On Thu, 5 Sep 2019 at 11:22, Côme Chilliet <c...@opensides.be> wrote:

> Le jeudi 5 septembre 2019, 12:04:55 CEST Brent a écrit :
> > > Huge "no" from me on using github for discussing RFCs.
> >
> > Care to elaborate why? The majority seems to like it. Though I am also
> curious about Nikita's experience with it, as he is the one having to
> process the feedback.
>
> Because the PHP project should avoid depending on a privately owned
> centralized service for its technical discussions, and should not encourage
> (some would say force) people to use such platforms.
>
> PHP is already on github but it’s only a mirror, the main git repository
> is at git.php.net .
>


The "privately owned" and "centralized" parts don't bother me particularly,
but there's potentially an issue in splitting the discussion between
multiple platforms, with different logins required. An example of this is
the discussion on this RFC about type aliases - Nikita requested it to be
split into a separate discussion, but the people involved may not be
subscribed to this list, and if they are, it's hard to maintain context
when jumping between different forums.

That conversation also highlighted a limitation of the particular platform:
inline comments on GitHub PRs show as threads, but comments on the whole PR
don't, so that interleaved discussions are hard to follow. Admittedly,
that's true on a lot of e-mail clients as well (thanks to GMail
popularising "conversations" rather than "threads"), but at least views
like externals.io and news.php.net can let you navigate the tree.

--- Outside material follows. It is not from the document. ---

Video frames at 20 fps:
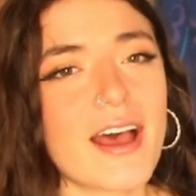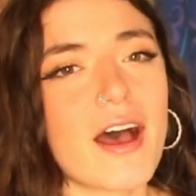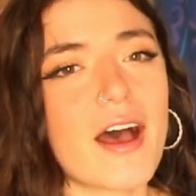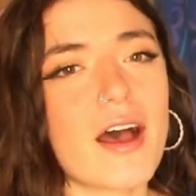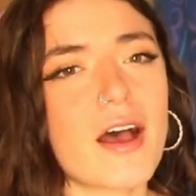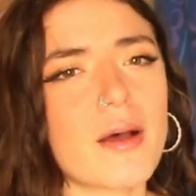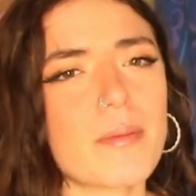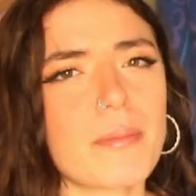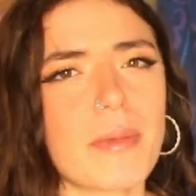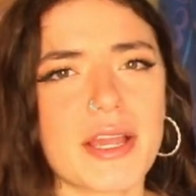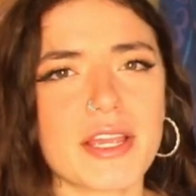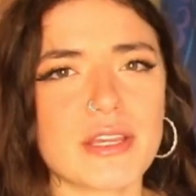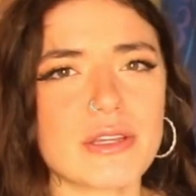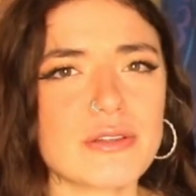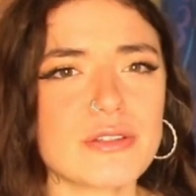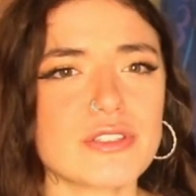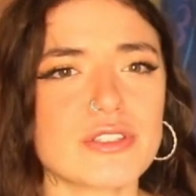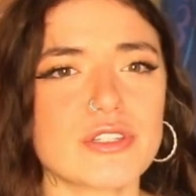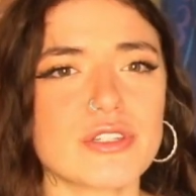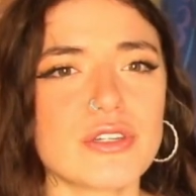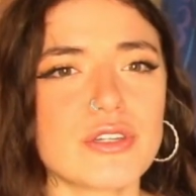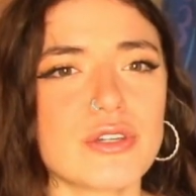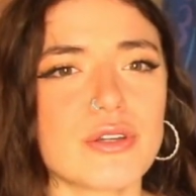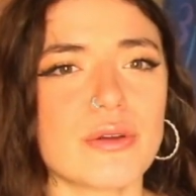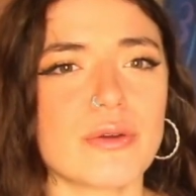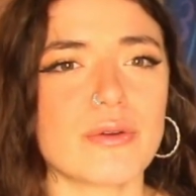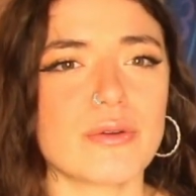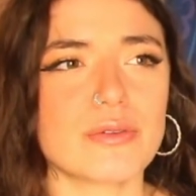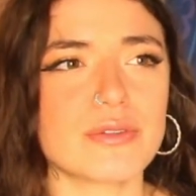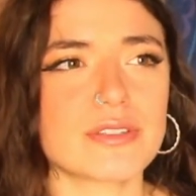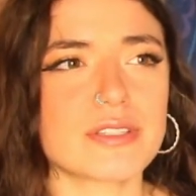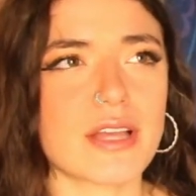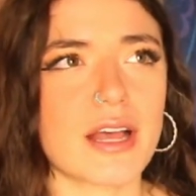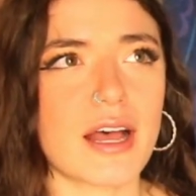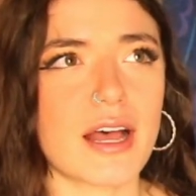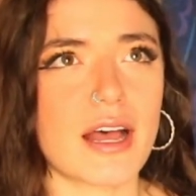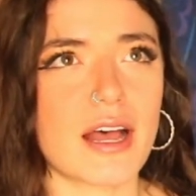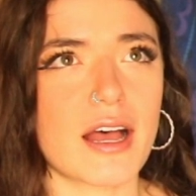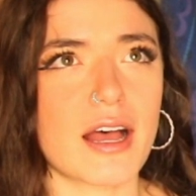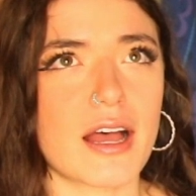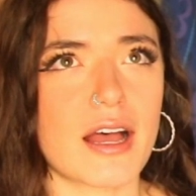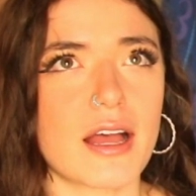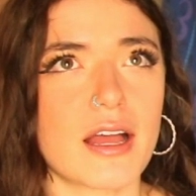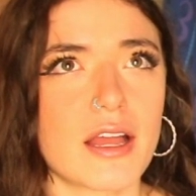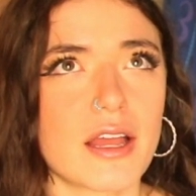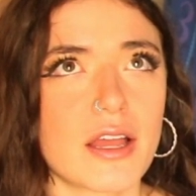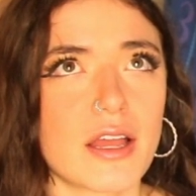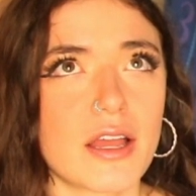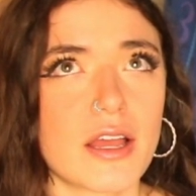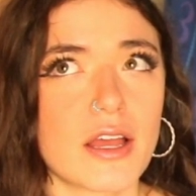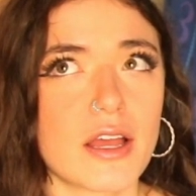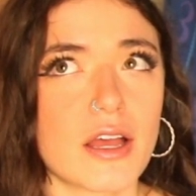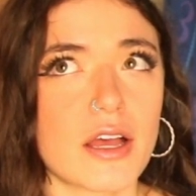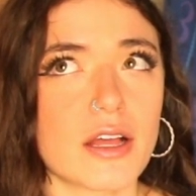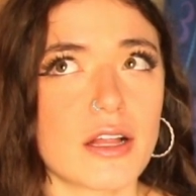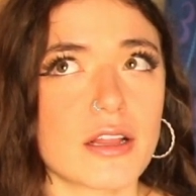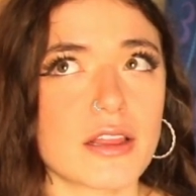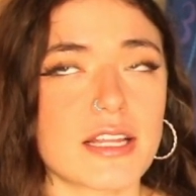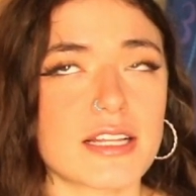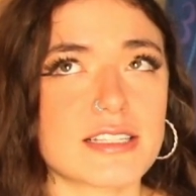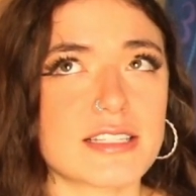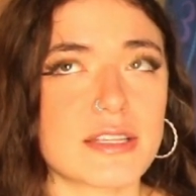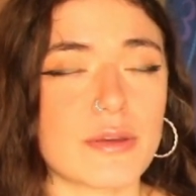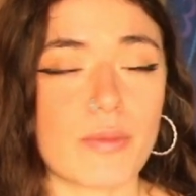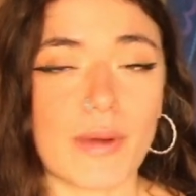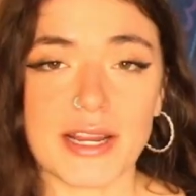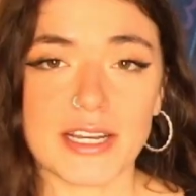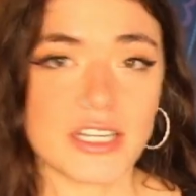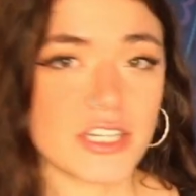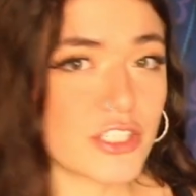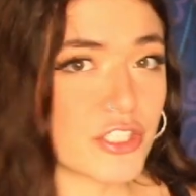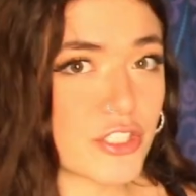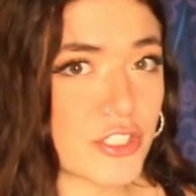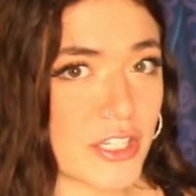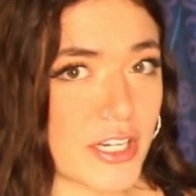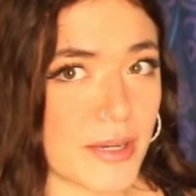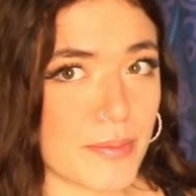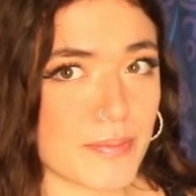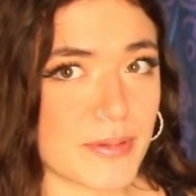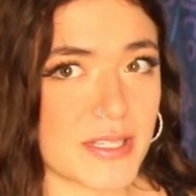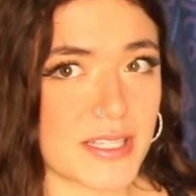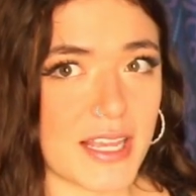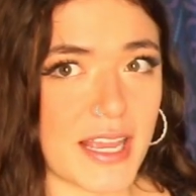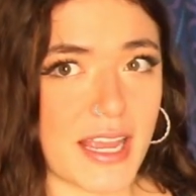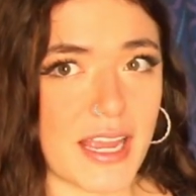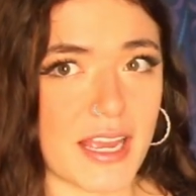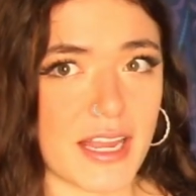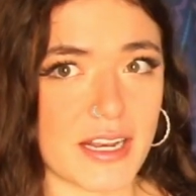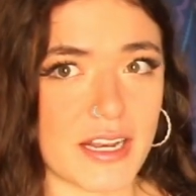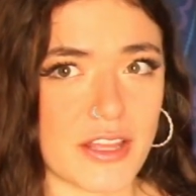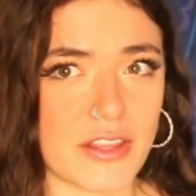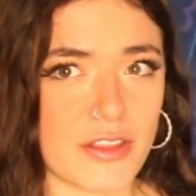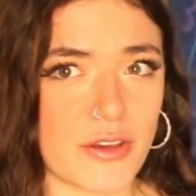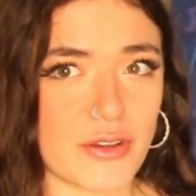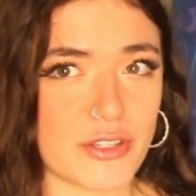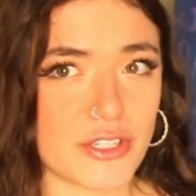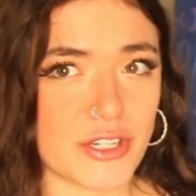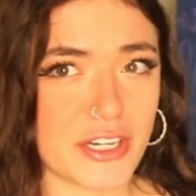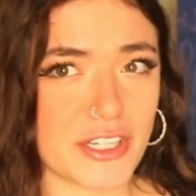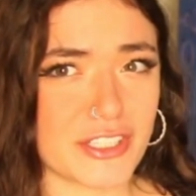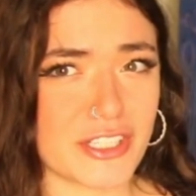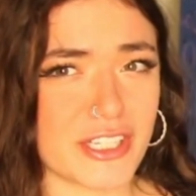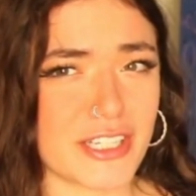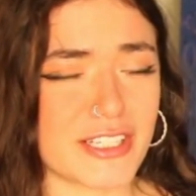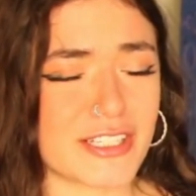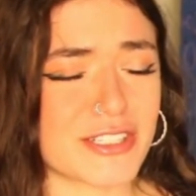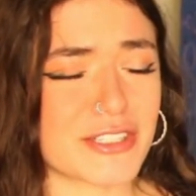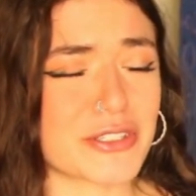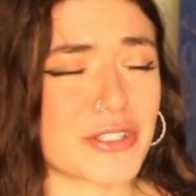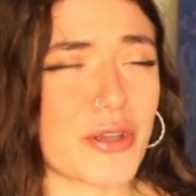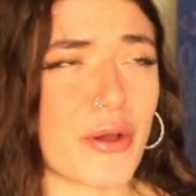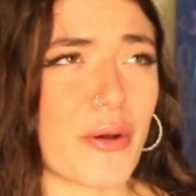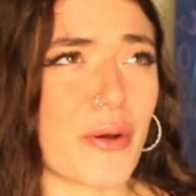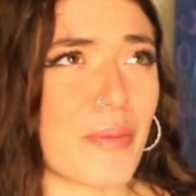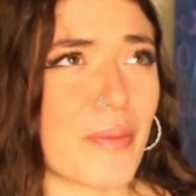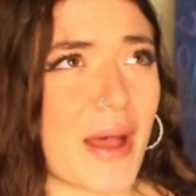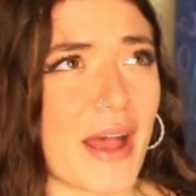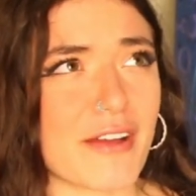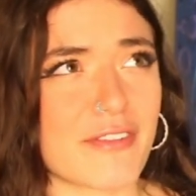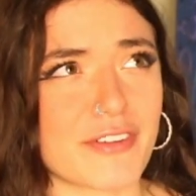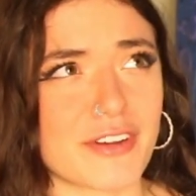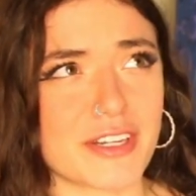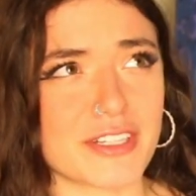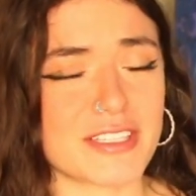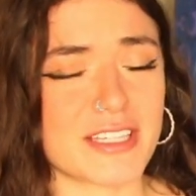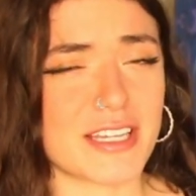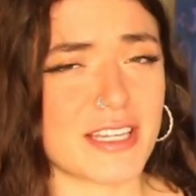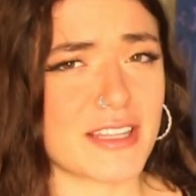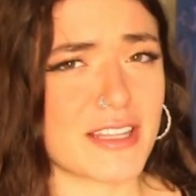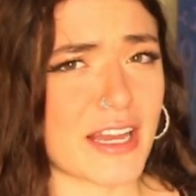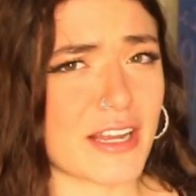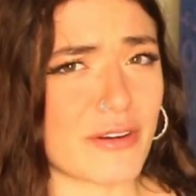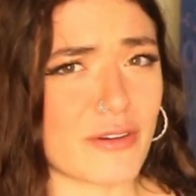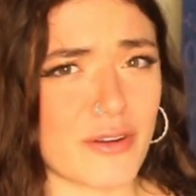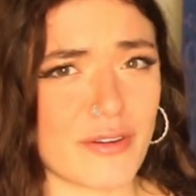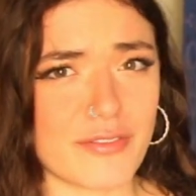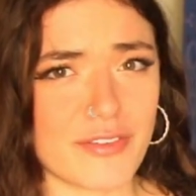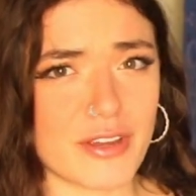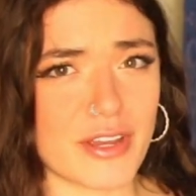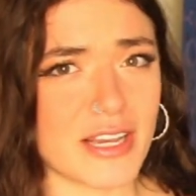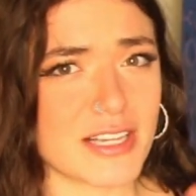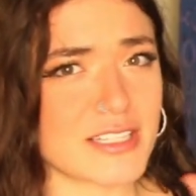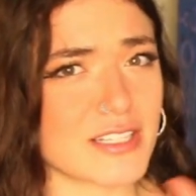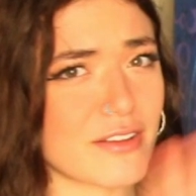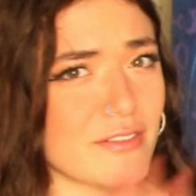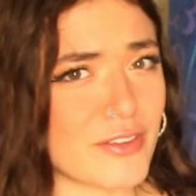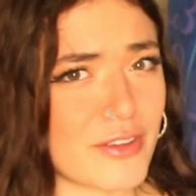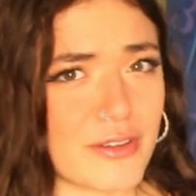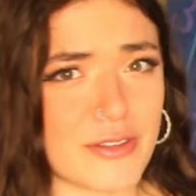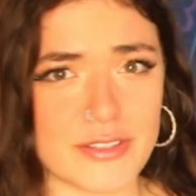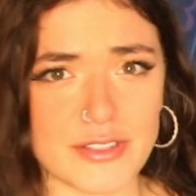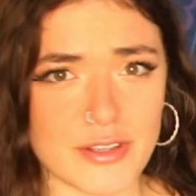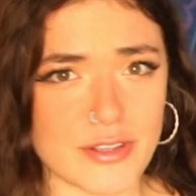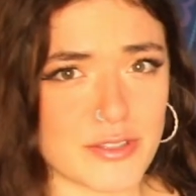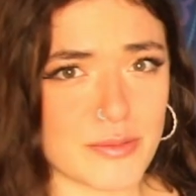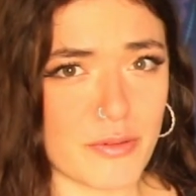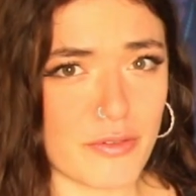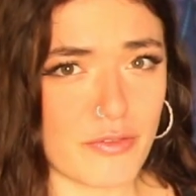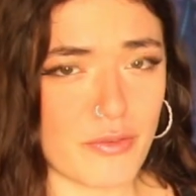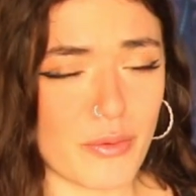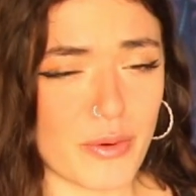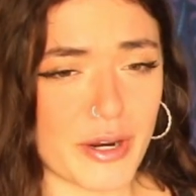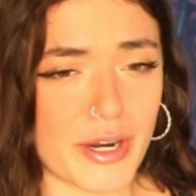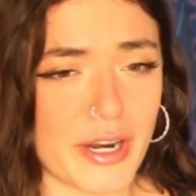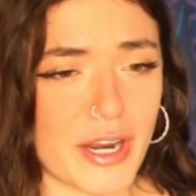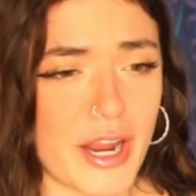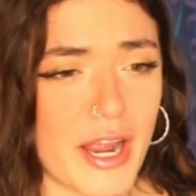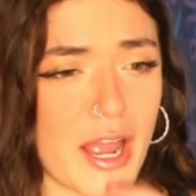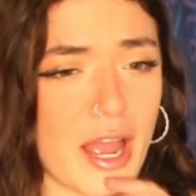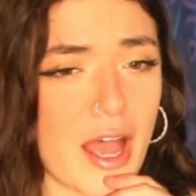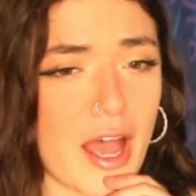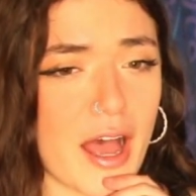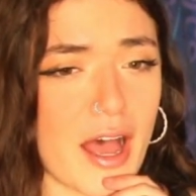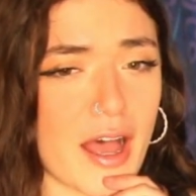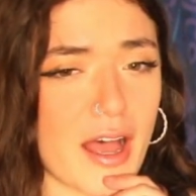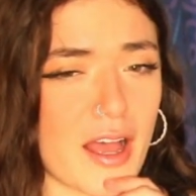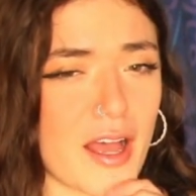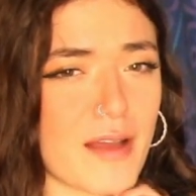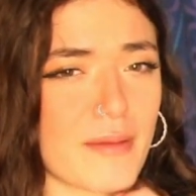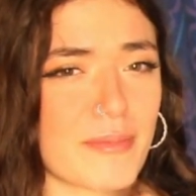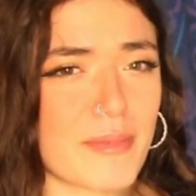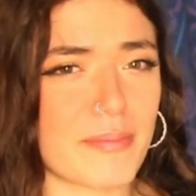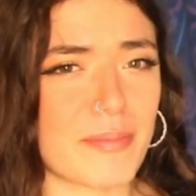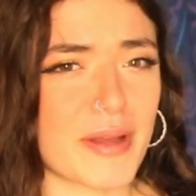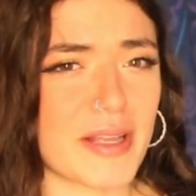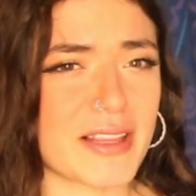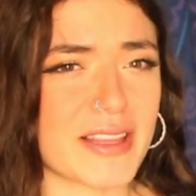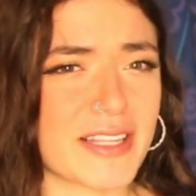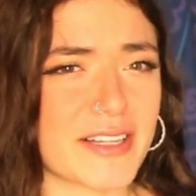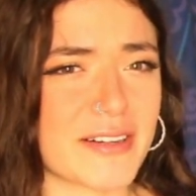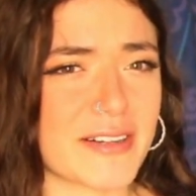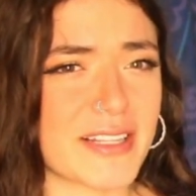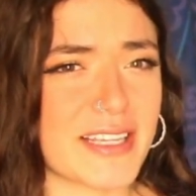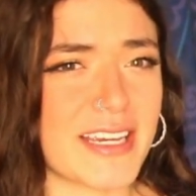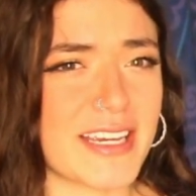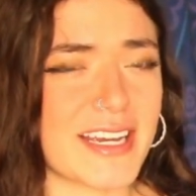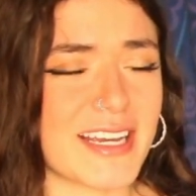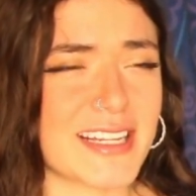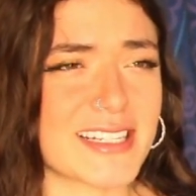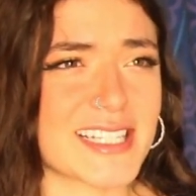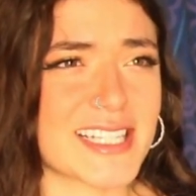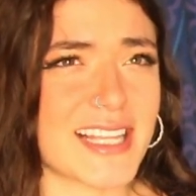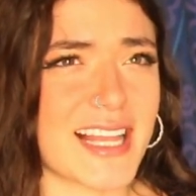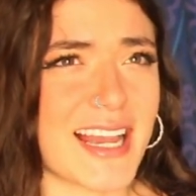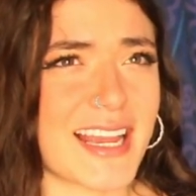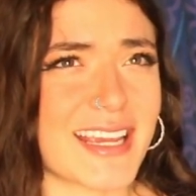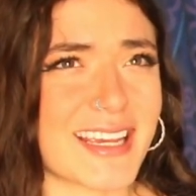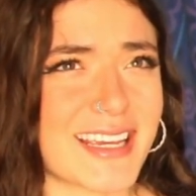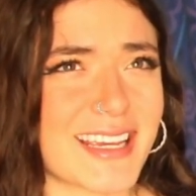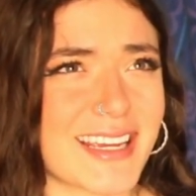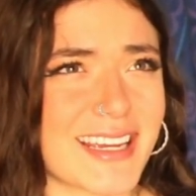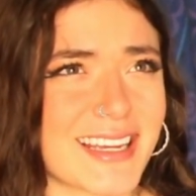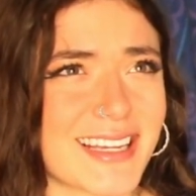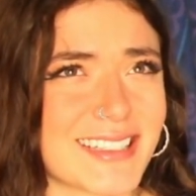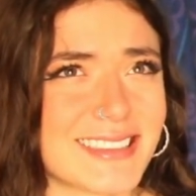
Um, I used to use, uh, let's see, whitening strips, and those are actually so bad for your teeth. I don't know if you guys have used those before, um, but literally it's like,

I wonder if a hybrid approach would work better - the RFC is a PR (perhaps
against the language spec repo, as Andrea suggested) but the main
discussion stays on the list. Suggestions to improve the RFC itself could
be made inline on the PR by anyone who wanted to, but non-inline PR
comments would be heavily discouraged so that wider comments on the
proposal would stay here.

Either way, I think it's interesting to experiment with different ways of
working, and maybe there are other platforms we should trial as well.

Regards,
-- 
Rowan Tommins
[IMSoP]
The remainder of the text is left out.